Tennis camp owner Jay Jacobs will not need a variance to add a swimming pool, playground and sports court for kids to his 17.4-acre property on Little Fresh Pond in North Sea.
The ZBA issued a determination on Thursday, December 20, that the proposed changes are acceptable customary accessory structures to the camp’s tennis courts, meaning that the additions would complement the property much like a private pool would a home. As a result, no further ZBA action will be necessary on those aspects of the site’s development.
The decision has been met with opposition from members of the Little Fresh Pond Association, who have been battling for two years with Mr. Jacobs over his proposal to transform the modest tennis camp into a larger day camp for hundreds of kids.
The neighbors argue that allowing Mr. Jacobs to build the pool and other accessories would essentially allow him to “back into” his proposed day camp plans. In order to convert the tennis camp into a summer camp, Mr. Jacobs would need a change of use variance—from one pre-existing, non-conforming use to another. The tennis camp predates the residential zoning designation of the surrounding area and operates as a pre-existing, non-conforming use. Earlier this year, the Town Planning Board ruled that considering the change of use would require an exhaustive environmental review, an expensive and lengthy proposition. A separate change of use application will be heard by the ZBA again at Thursday night’s meeting at 7 p.m. at Town Hall.

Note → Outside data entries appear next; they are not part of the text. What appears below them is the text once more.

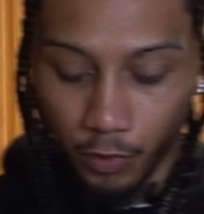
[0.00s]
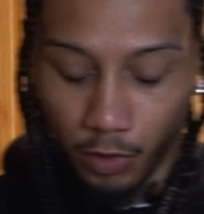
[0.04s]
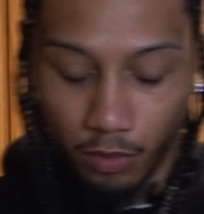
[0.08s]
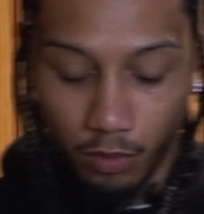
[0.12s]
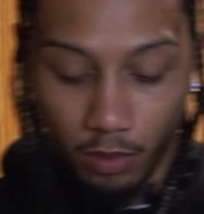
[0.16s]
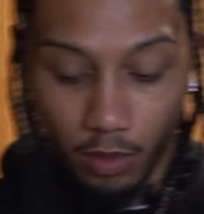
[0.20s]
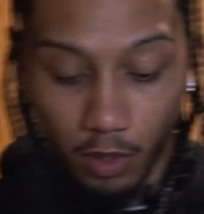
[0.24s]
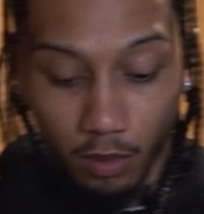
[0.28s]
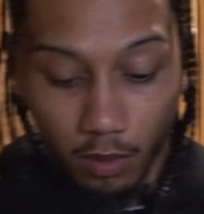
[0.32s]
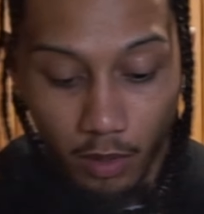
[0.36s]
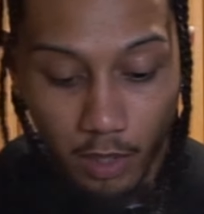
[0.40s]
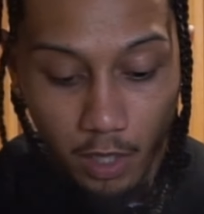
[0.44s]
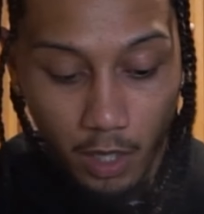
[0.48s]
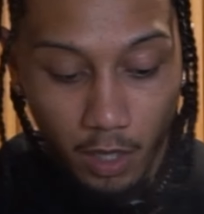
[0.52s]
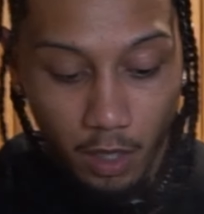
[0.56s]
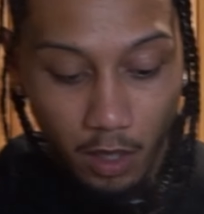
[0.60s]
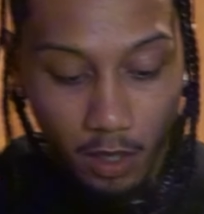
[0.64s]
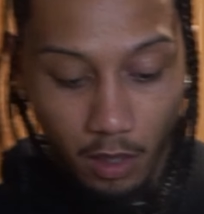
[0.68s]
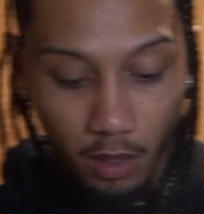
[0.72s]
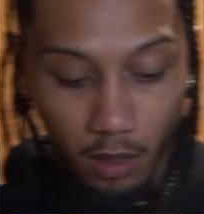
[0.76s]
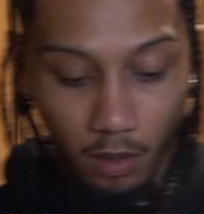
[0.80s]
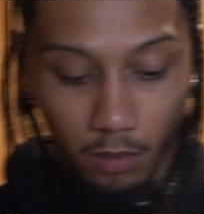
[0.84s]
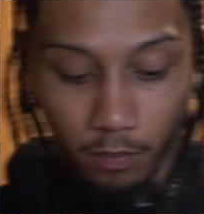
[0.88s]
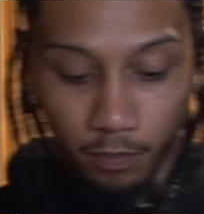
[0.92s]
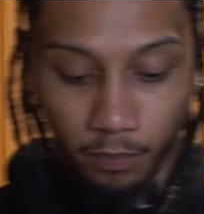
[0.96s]
kill that
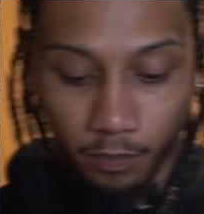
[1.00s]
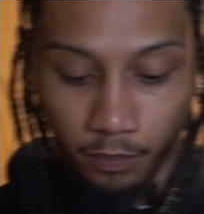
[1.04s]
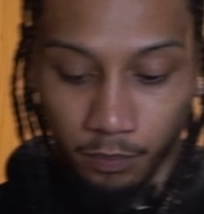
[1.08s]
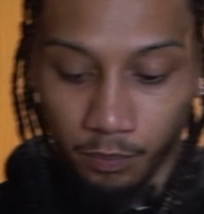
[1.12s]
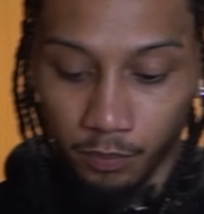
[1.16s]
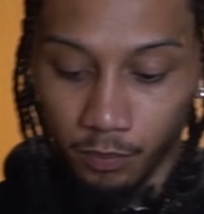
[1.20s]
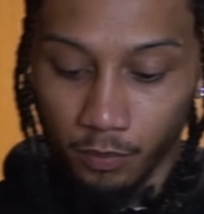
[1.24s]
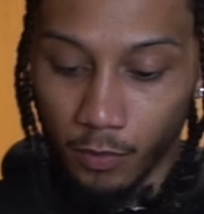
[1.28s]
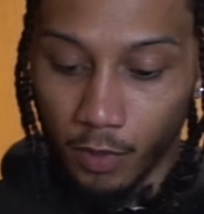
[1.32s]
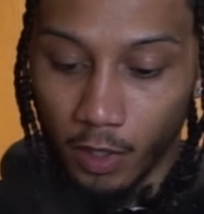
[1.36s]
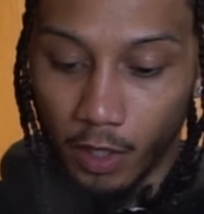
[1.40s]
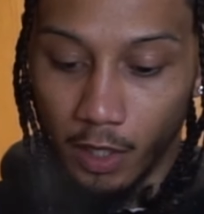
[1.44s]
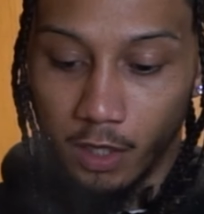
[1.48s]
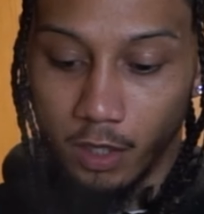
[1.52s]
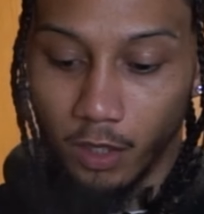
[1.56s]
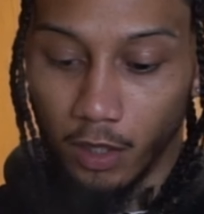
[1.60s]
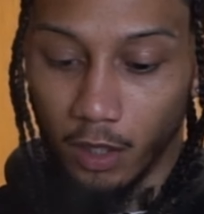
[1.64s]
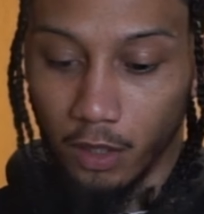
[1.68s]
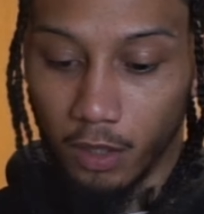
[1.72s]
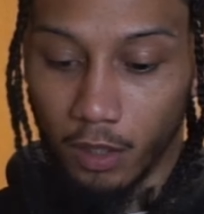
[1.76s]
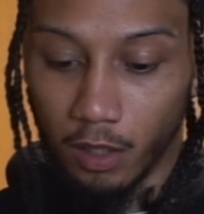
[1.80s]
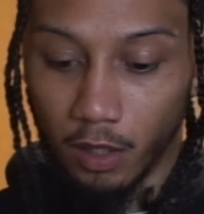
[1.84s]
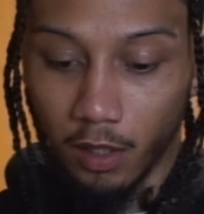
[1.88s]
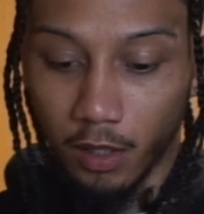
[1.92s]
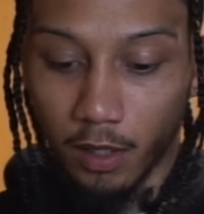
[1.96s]
heat and
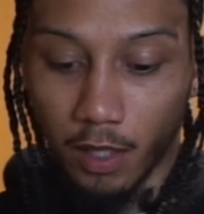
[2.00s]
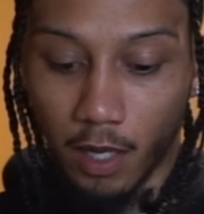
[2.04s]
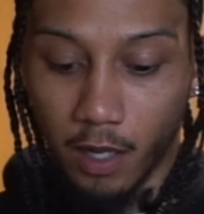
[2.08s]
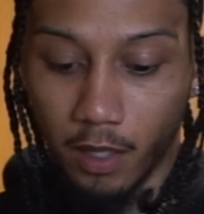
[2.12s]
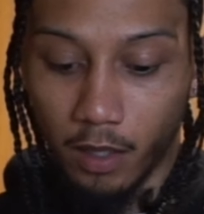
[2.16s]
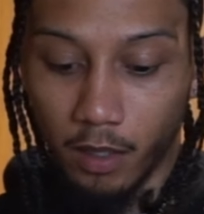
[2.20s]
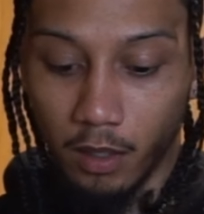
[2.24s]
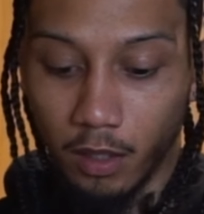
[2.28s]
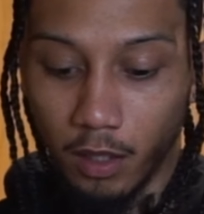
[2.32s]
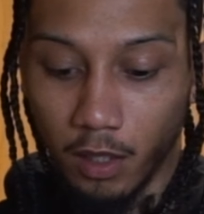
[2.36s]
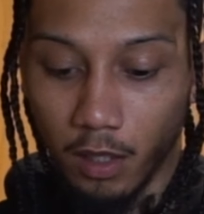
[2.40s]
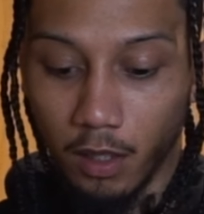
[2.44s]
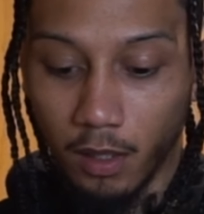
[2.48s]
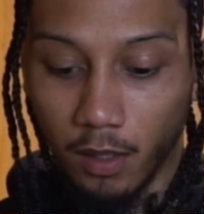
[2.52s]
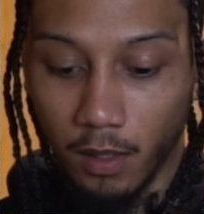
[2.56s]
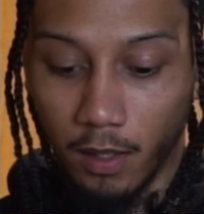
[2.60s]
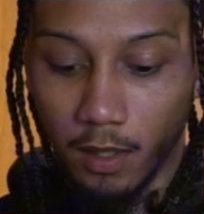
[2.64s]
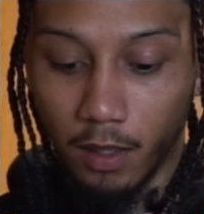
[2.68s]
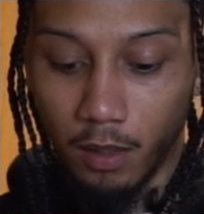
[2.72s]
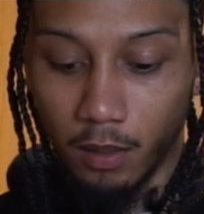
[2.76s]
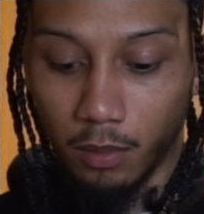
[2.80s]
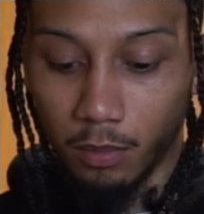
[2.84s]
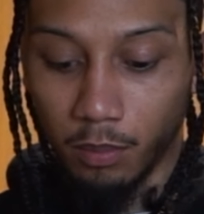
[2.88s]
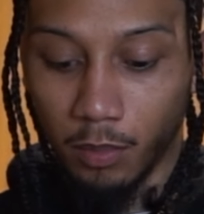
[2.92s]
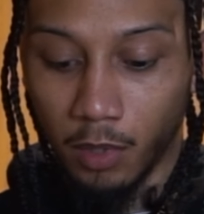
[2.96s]
just kind of just let
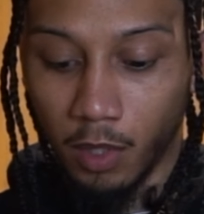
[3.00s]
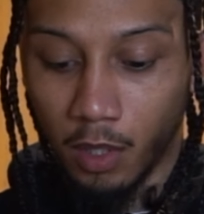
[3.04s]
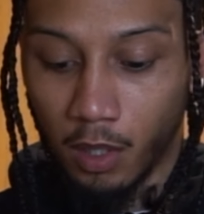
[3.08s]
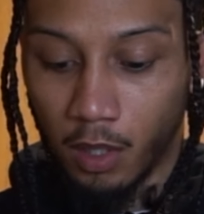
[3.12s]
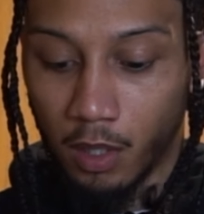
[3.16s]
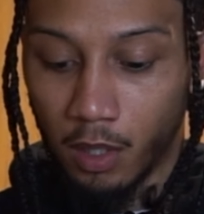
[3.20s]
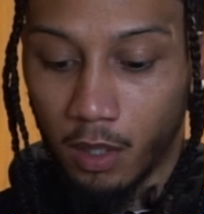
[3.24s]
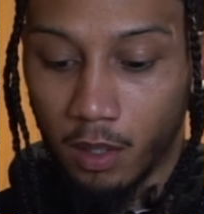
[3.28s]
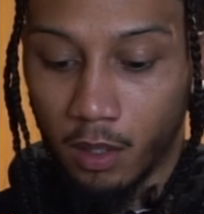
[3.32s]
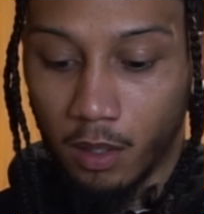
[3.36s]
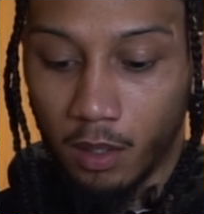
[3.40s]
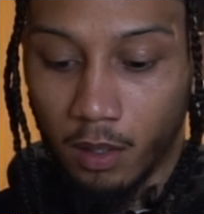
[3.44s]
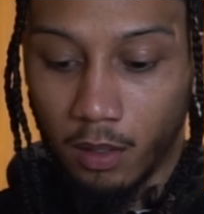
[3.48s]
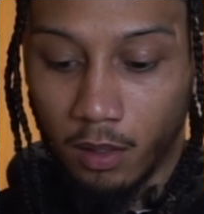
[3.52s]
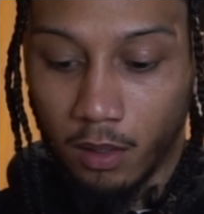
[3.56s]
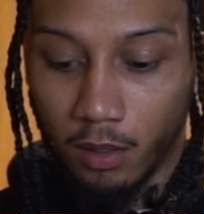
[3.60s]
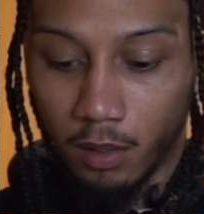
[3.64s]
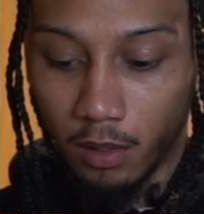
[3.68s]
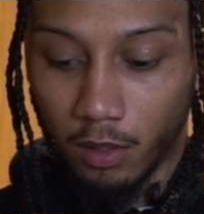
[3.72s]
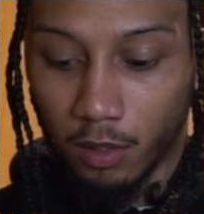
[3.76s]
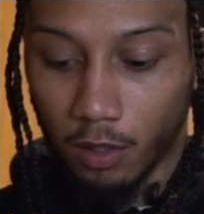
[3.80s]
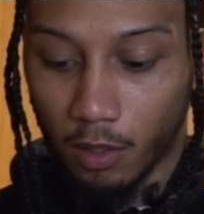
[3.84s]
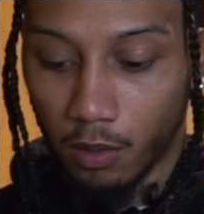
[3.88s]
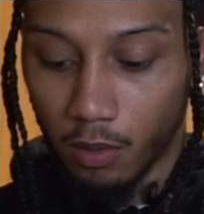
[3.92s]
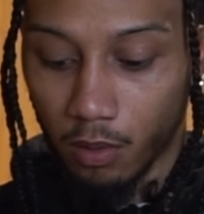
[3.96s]
them
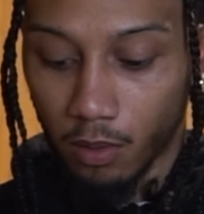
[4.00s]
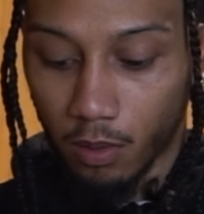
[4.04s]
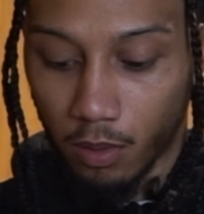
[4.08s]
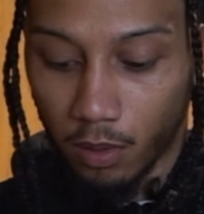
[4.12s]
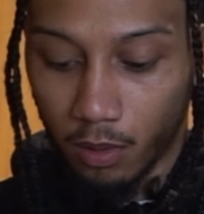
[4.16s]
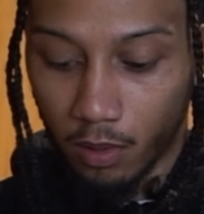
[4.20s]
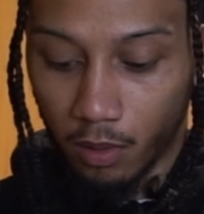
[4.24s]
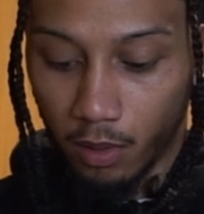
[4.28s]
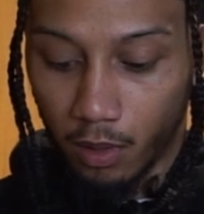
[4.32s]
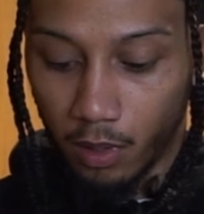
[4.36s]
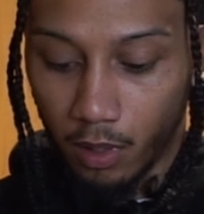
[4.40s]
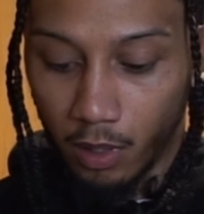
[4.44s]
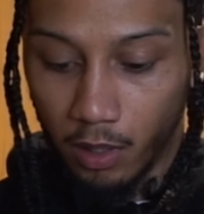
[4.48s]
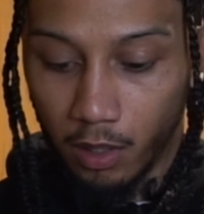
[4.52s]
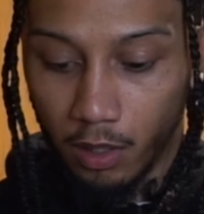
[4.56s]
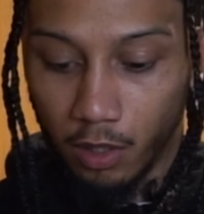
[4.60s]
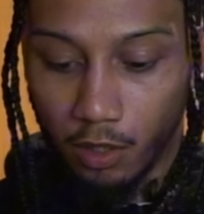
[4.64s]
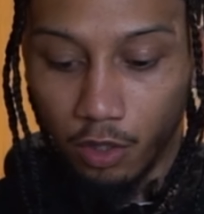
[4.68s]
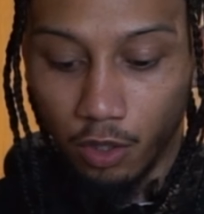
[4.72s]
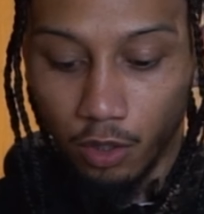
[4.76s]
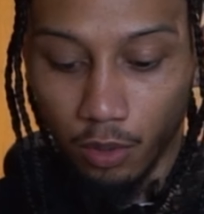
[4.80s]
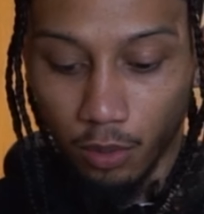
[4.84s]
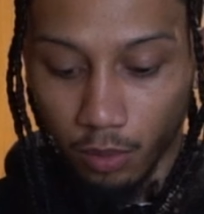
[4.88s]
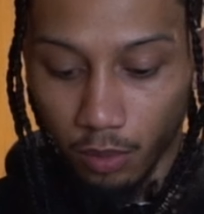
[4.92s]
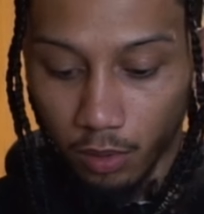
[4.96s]
soak in the
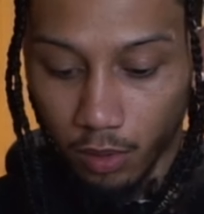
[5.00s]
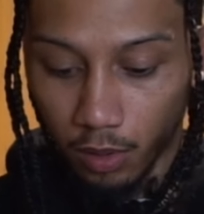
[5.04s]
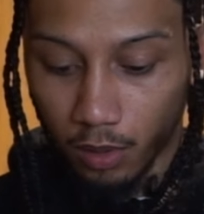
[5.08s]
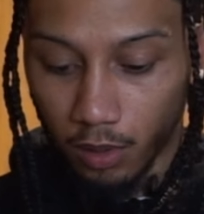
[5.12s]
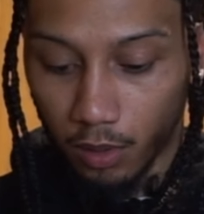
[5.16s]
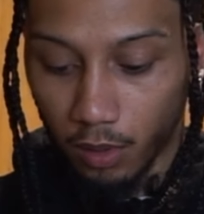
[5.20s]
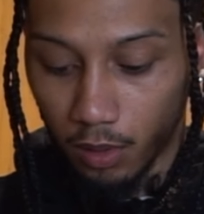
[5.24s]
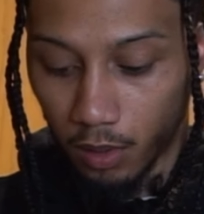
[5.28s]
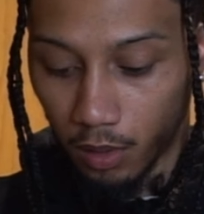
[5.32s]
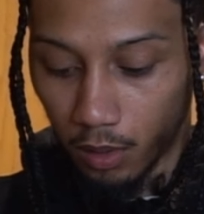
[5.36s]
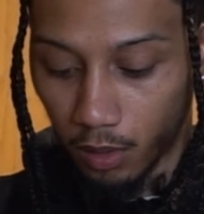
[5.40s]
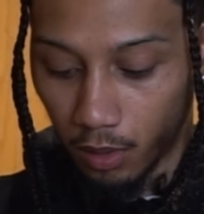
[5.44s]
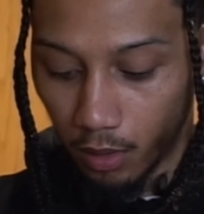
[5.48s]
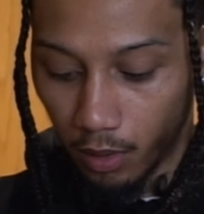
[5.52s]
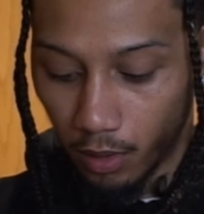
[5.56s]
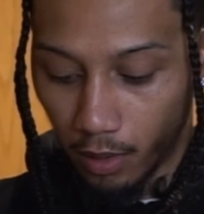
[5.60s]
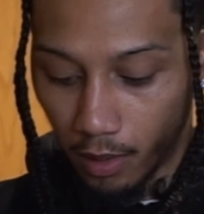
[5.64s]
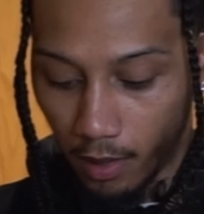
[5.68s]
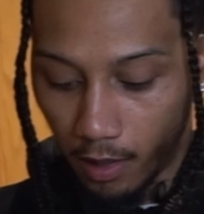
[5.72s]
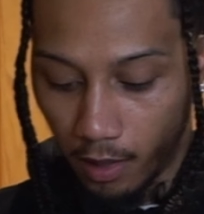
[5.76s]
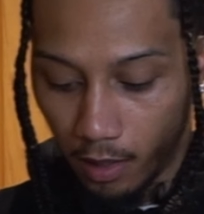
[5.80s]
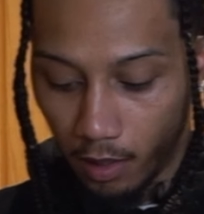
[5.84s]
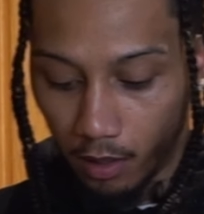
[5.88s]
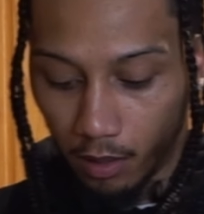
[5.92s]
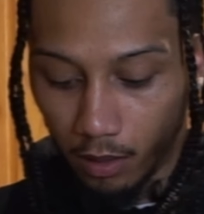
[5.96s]
juices
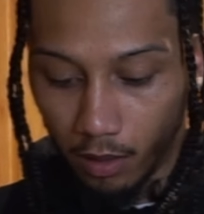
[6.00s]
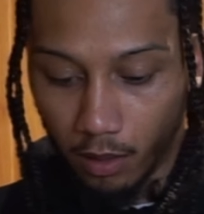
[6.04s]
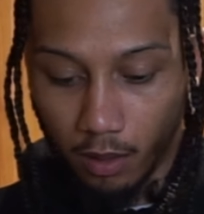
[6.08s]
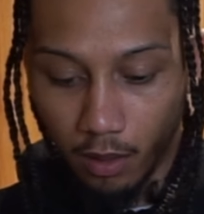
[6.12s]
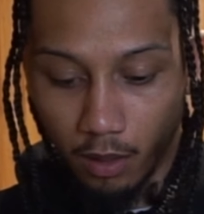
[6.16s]
and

In a letter to Mr. Jacobs in June, Southampton Town Chief Building Inspector Michael Benincasa said that a variance for the modifications was not needed, but suggested that Mr. Jacobs double check with the ZBA, since Mr. Benincasa’s last decision regarding the camp, which said that Mr. Jacobs did not need a change of use variance for his proposed day camp, was overturned by the ZBA in March.
Heeding his advice, Mr. Jacobs submitted an application seeking the ZBA’s confirmation of Mr. Benincasa’s determination. A public hearing was held in September, but the decision was postponed until December 20.
Now that the ZBA has agreed that the swimming pool, playground and sports court are acceptable accessory structures at the tennis camp, Mr. Jacobs has the green light to begin the work.
Following the ZBA ruling, neighbors voiced outrage. The addition of a swimming pool could attract three times as many people to the property as the rest of the tennis club’s facilities currently do, claimed Majors Path resident Foster Maer. “That’s not what an accessory use is supposed to do,” he said. “It’s supposed to be incidental, not dominant.”
According to John Barona, president of the Little Fresh Pond Association, the group intends to file an Article 78 lawsuit in state court, challenging the ZBA decision by arguing that Mr. Jacobs was “segmenting the job” by getting approval for pieces of his potential day camp. The group has 30 days from the determination to do so.
Just days before the ZBA offered its determination on the accessory structures, contractors working for Mr. Jacobs were issued a stop work order by Town Building Department officials for beginning renovations to one of the cottages on the property without a building permit. Neighbors of the camp tipped off building officials when they saw the construction going on.
“It is believed that the repairs and minor interior remodeling being undertaken on the premises do not require a permit under the code,” Mr. Jacobs’s attorney, Wayne Bruyn of O’Shea, Marcincuk and Bruyn LLP, said this week. “If it is determined that any of the work does, in fact, require a permit, my client will, of course, apply for one.”
Mr. Barona said that Mr. Jacobs’s whole plan hasn’t been submitted to the town and said he is “getting stuff done backward.”
“My client has further advised that the efforts of those neighbors who seek to destroy a business that while operating less successfully for years predates most of the homeownership in the area of the tennis club and camp will not be successful,” Mr. Bruyn stated.
Also last month, a State Supreme Court judge ordered Mr. Jacobs to pay $43,000 in legal fees incurred by two neighbors, Mr. Barona and John Gorman, whom he sued for defamation of character. Earlier this year, the same judge, Justice John J.J. Jones Jr., had declared that the defamation case, which claimed the men had libeled Mr. Jacobs with a flier they distributed criticizing Mr. Jacobs’s camp proposal, was just a SLAPP lawsuit, intended to discourage public opposition to his plans. Mr. Jacobs had sued the two men for $45 million.
Mr. Jacobs’s attorney in the defamation suit said that the ruling dismissing the case as a SLAPP lawsuit was being appealed.